Minimum Cost flow problem is a way of minimizing the cost required to deliver maximum amount of flow possible in the network. It can be said as an extension of maximum flow problem with an added constraint on cost(per unit flow) of flow for each edge. One other difference in min-cost flow from a normal max flow is that, here, the source and sink have a strict bound on the limits on the flow they can produce or take in respectively, $$B(s) > 0, B(t) < 0$$. Intermediate nodes have no bounds or can be represented as $$B(x) = 0$$.

**Cycle Cancelling Algorithm:**

This algorithm is used to find min cost flow along the flow network. Pseudo code for this algorithm is provided below.

```
function: CostNetwork(Graph G, Graph Gf):
Gc <- empty graph
for i in edges E:
if E(u,v) in G:
cf(u,v) = c(u,v)
else if E(u,v) in Gf:
cf(u,v) = -c(u,v)
function: MinCost(Graph G):
Find a feasible maximum flow of G using Ford Fulkerson and construct residual graph(Gf)
Gc = CostNetwork(G, Gf)
while(negativeCycle(Gc)):
Increase the flow along each edge in cycle C by minimum capacity in the cycle C
Update residual graph(Gf)
Gc = CostNetwork(G,Gf)
mincost = sum of Cij*Fij for each of the flow in residual graph
return mincost
```

Negative cycle in cost network$$(G_c)$$ are cycle with sum of costs of all the edges in the cycle is negative. They can be detected using Bellman Ford algorithm. They should be eliminated because, practically, flow through such cycles cannot be allowed.
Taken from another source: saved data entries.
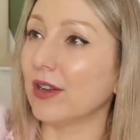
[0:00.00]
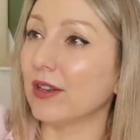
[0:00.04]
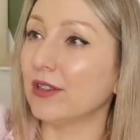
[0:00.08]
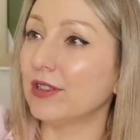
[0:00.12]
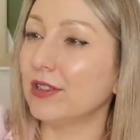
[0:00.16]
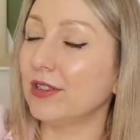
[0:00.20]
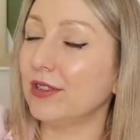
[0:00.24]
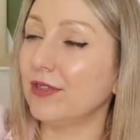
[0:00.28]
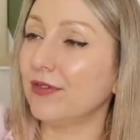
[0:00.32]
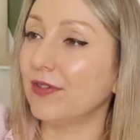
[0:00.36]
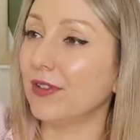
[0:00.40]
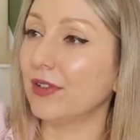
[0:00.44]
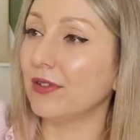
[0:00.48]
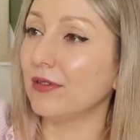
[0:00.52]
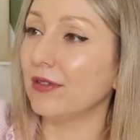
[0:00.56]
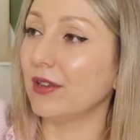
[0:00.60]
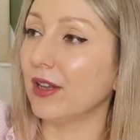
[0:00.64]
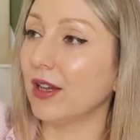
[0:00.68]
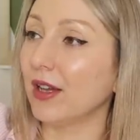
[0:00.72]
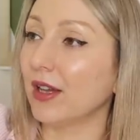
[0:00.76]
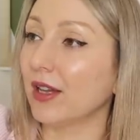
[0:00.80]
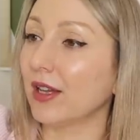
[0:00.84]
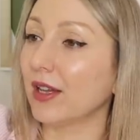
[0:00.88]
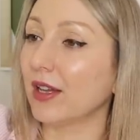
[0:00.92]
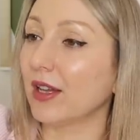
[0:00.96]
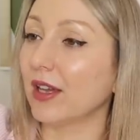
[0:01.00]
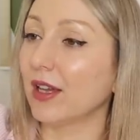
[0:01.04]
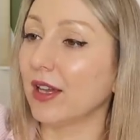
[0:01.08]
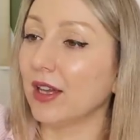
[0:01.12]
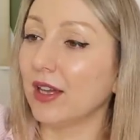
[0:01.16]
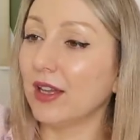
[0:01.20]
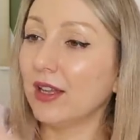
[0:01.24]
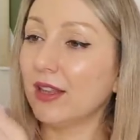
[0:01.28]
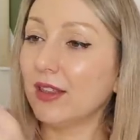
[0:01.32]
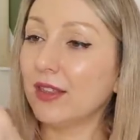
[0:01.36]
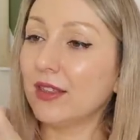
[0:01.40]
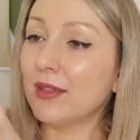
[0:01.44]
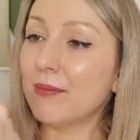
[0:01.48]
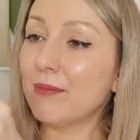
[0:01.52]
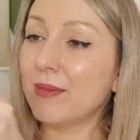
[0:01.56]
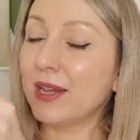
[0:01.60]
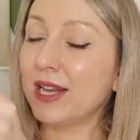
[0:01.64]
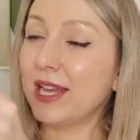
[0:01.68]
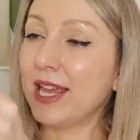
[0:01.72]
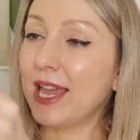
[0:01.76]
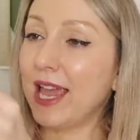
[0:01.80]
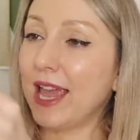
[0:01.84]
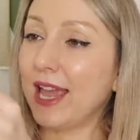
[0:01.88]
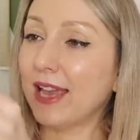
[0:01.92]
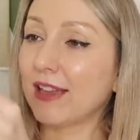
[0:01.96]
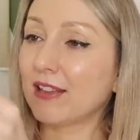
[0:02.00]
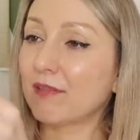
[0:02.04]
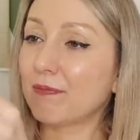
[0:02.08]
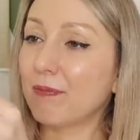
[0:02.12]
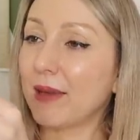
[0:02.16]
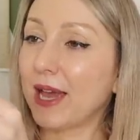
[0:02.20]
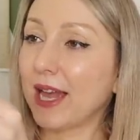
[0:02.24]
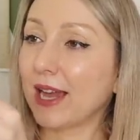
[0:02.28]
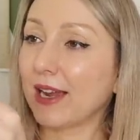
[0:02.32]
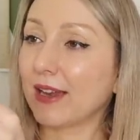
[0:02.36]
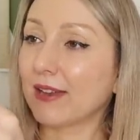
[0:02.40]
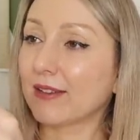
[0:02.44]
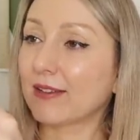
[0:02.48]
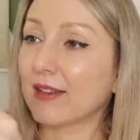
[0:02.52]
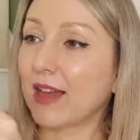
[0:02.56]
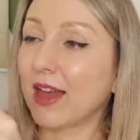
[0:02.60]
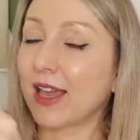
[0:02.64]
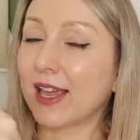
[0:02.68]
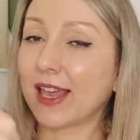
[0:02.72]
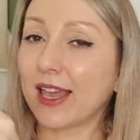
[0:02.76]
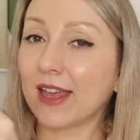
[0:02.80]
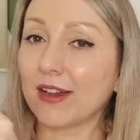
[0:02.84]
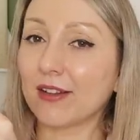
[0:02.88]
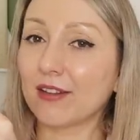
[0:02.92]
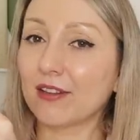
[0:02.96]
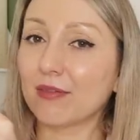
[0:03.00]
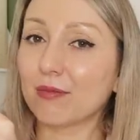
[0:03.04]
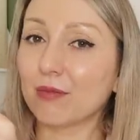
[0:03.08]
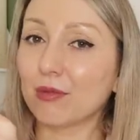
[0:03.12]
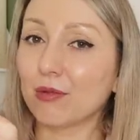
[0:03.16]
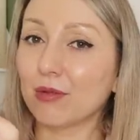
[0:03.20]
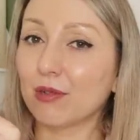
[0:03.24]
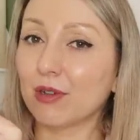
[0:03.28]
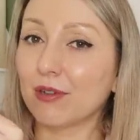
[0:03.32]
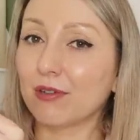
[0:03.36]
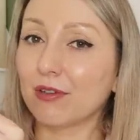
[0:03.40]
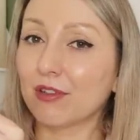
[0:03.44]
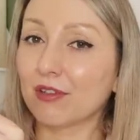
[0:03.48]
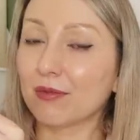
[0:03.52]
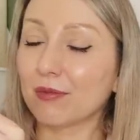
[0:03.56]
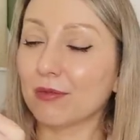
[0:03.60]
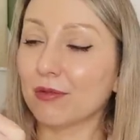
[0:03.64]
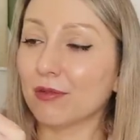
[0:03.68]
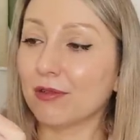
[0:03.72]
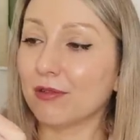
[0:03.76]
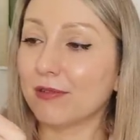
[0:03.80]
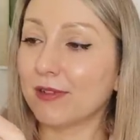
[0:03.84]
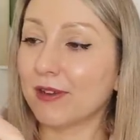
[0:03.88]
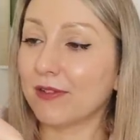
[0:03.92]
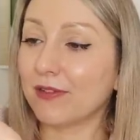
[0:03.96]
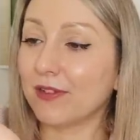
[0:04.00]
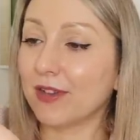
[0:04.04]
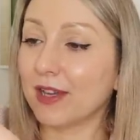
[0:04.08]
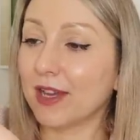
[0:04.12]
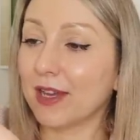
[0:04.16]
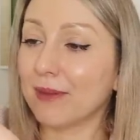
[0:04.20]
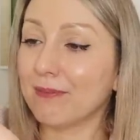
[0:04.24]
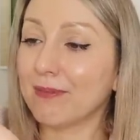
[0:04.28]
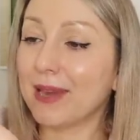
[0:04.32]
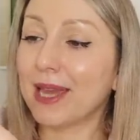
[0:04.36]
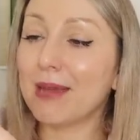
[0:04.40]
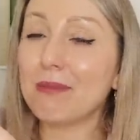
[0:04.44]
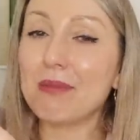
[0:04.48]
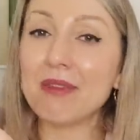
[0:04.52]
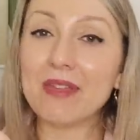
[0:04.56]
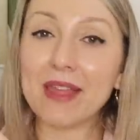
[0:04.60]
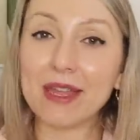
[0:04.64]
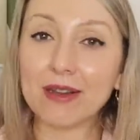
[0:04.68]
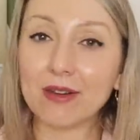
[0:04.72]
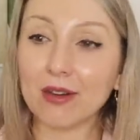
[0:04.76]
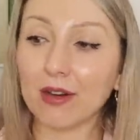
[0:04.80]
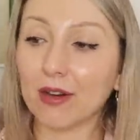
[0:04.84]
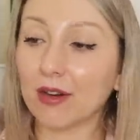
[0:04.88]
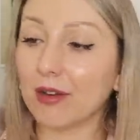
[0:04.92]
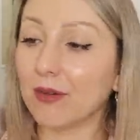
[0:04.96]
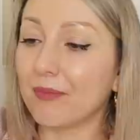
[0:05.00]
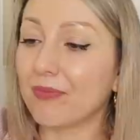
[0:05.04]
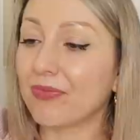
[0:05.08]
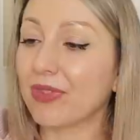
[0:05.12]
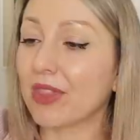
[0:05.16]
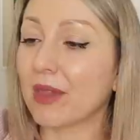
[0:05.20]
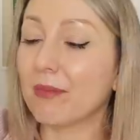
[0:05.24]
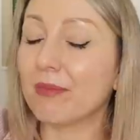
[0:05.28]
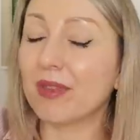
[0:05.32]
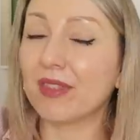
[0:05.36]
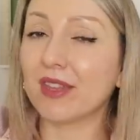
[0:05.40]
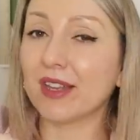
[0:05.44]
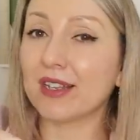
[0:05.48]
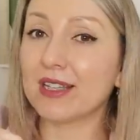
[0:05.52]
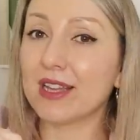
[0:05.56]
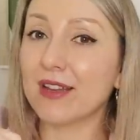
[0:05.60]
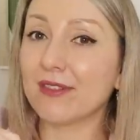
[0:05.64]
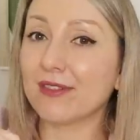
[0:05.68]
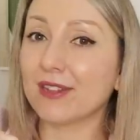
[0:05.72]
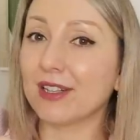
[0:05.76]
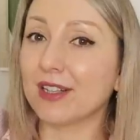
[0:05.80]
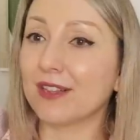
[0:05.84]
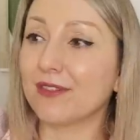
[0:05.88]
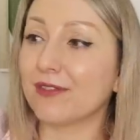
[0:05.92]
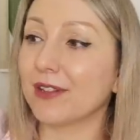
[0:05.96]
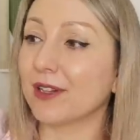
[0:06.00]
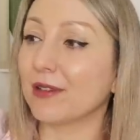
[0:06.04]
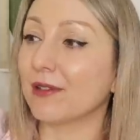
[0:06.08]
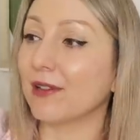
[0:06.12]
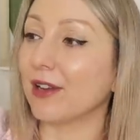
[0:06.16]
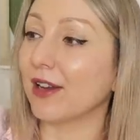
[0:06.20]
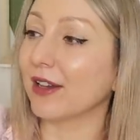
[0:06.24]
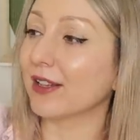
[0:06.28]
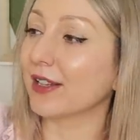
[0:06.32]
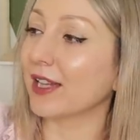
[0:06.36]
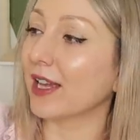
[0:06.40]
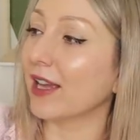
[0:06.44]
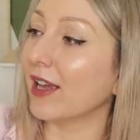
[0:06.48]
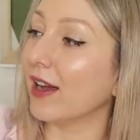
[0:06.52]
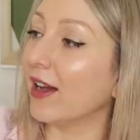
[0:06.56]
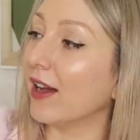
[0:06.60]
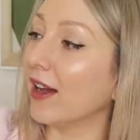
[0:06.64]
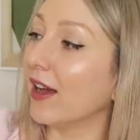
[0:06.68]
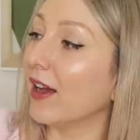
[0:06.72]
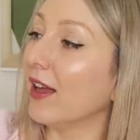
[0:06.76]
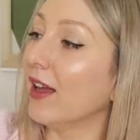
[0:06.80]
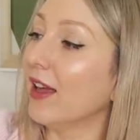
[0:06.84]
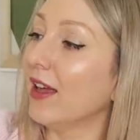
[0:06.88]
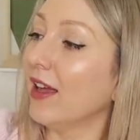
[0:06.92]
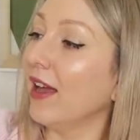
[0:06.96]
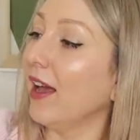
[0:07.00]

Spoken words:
I just feel like the mini eggs bags are getting smaller and smaller every year. Maybe they're not, but they definitely feel like they are.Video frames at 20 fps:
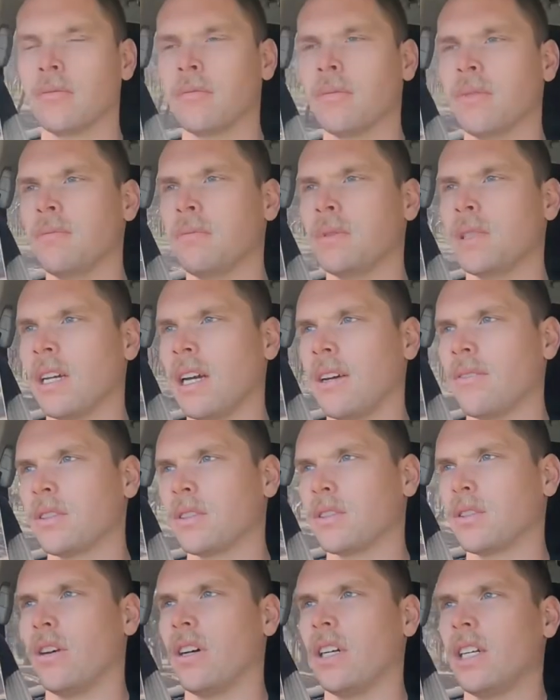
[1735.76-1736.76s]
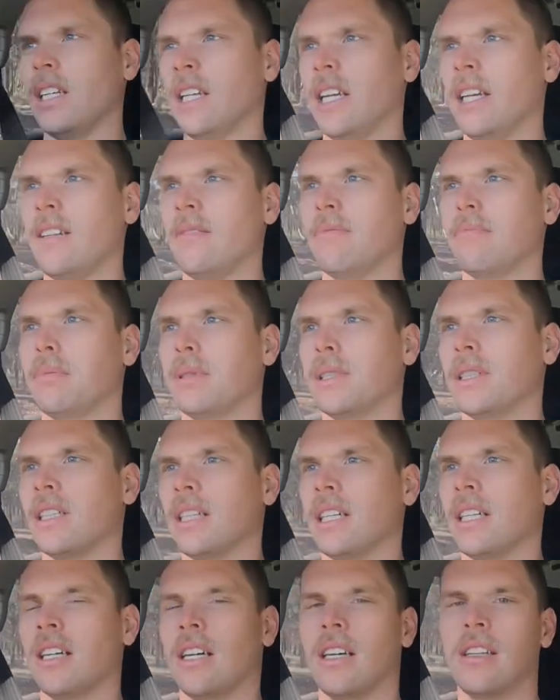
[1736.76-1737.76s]
from them, so I haven't tried it yet, but
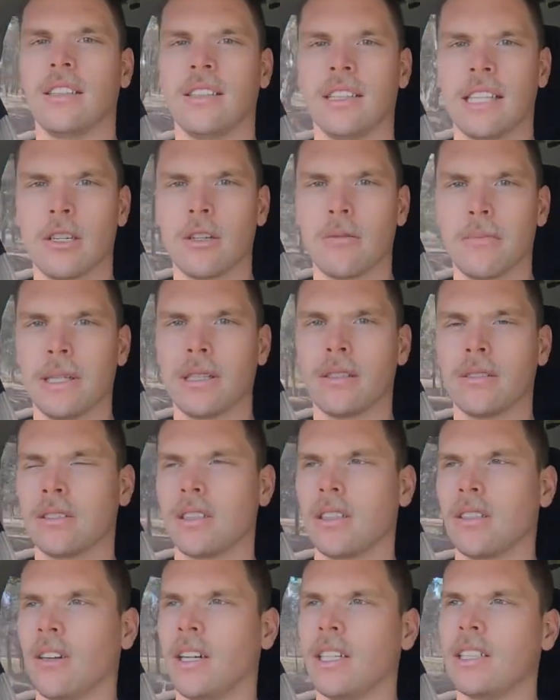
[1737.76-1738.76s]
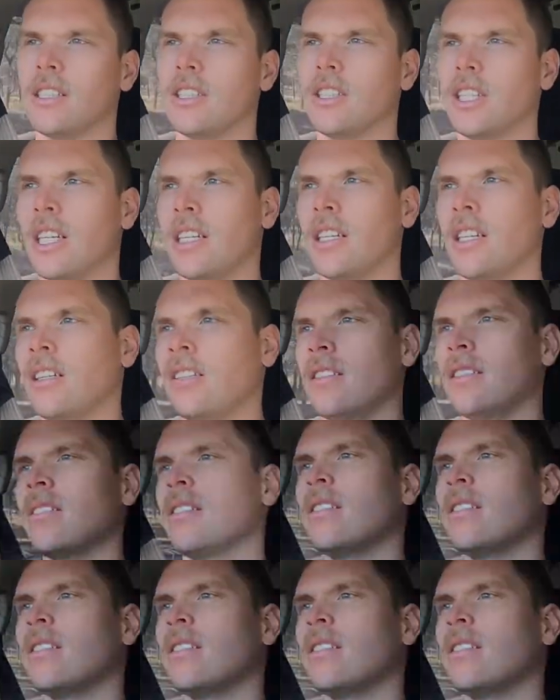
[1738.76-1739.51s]
I think that'll be on tonight's agenda.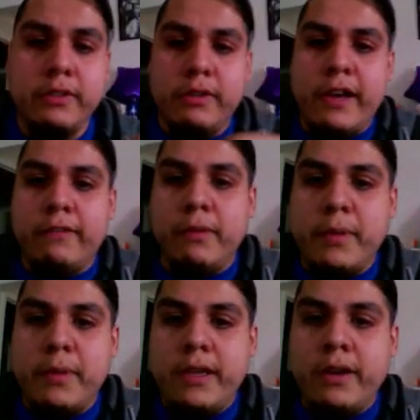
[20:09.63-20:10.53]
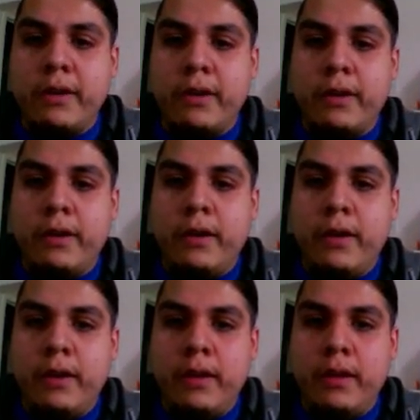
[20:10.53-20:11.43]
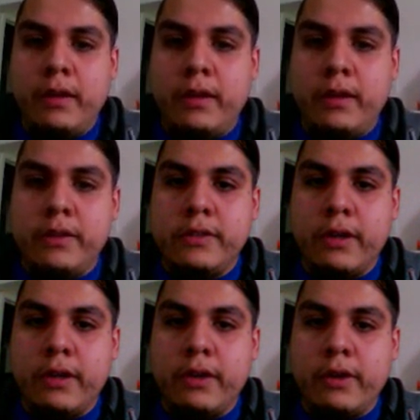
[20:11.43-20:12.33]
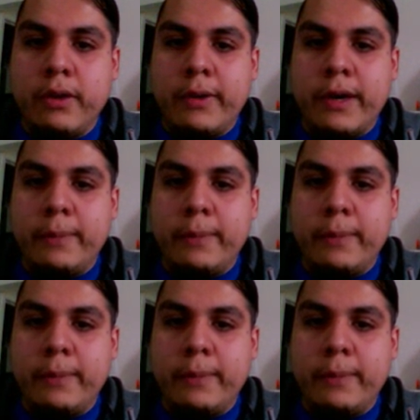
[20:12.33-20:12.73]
So now from here, it's starting to go up.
Consider a negative cost cycle, if at all flow has to pass through this cycle, the total cost is always reducing for every cycle completed. And so would result in an infinite loop in desire of minimizing the total cost. So, whenever a cost network includes a negative cycle, it implies, the cost can further be minimized (By flowing through other side of cycle instead of the side currently considered). A negative cycle once detected are removed by flowing a bottleneck capacity through all the edges in the cycle.

There are various applications of minimum cost flow problem. One of which is solving the minimum weighted bipartite matching. Bipartite graph$$(B)$$ is a graph whose nodes can be divided into two disjoint sets$$(P$$ and $$Q)$$ and all the edges of graph joins a node in $$P$$ to node in $$Q$$. Matching means that no two edges in final flow touch each other(share common node). It can be considered as a multi-source multi-destination graph. Convert such graphs to single source and single destination by creating a source node $$S$$ and join all nodes in set $$P$$ with $$S$$ and a destination node $$T$$ and join all nodes in set $$Q$$ with $$T$$. Now, above algorithm can be applied to find min cost max flow in graph $$B$$.

**Hungarian Algorithm:**

A variant of weighted bipartite matching problem is known as assignment problem. In simple terms, assignment problem can be described as having $$N$$ jobs and $$N$$ workers, each worker does a job for particular cost. Also, each worker should be given only one job and each job should be assigned to only worker. This can be solved using Hungarian algorithm. Pseudocode for this problem is given below.

Input will be an $$N \times N$$ matrix showing cost charged by each worker for each job.

```
function: HungarianAlgorithm(Matrix C):
Copy C into X
for i from 1 to N:
subtract elements in row(i) of X with min(row(i))
for j from 1 to N:
subtract elements in column(j) of X with min(column(j))
L = minimum number of lines(horizontal or vertical) to join all 0s in X
while L != N:
M = minimum number among the cells that are not crossed by the lines
Subtract M from all the cells that are not crossed by lines
Add M to all cells that have intersection of lines
L = minimum number of lines(horizontal or vertical) to join all 0s in X
return FindMinCost(X,C)
```

FindMinCost does an optimal selection of $$0$$s in matrix $$X$$ such that $$N$$ cells are selected and non of them lie in same row or column. The values in cells in $$C$$ corresponding to selected cells in $$X$$, are added and are returned as answer for minimum cost that is to be calculated.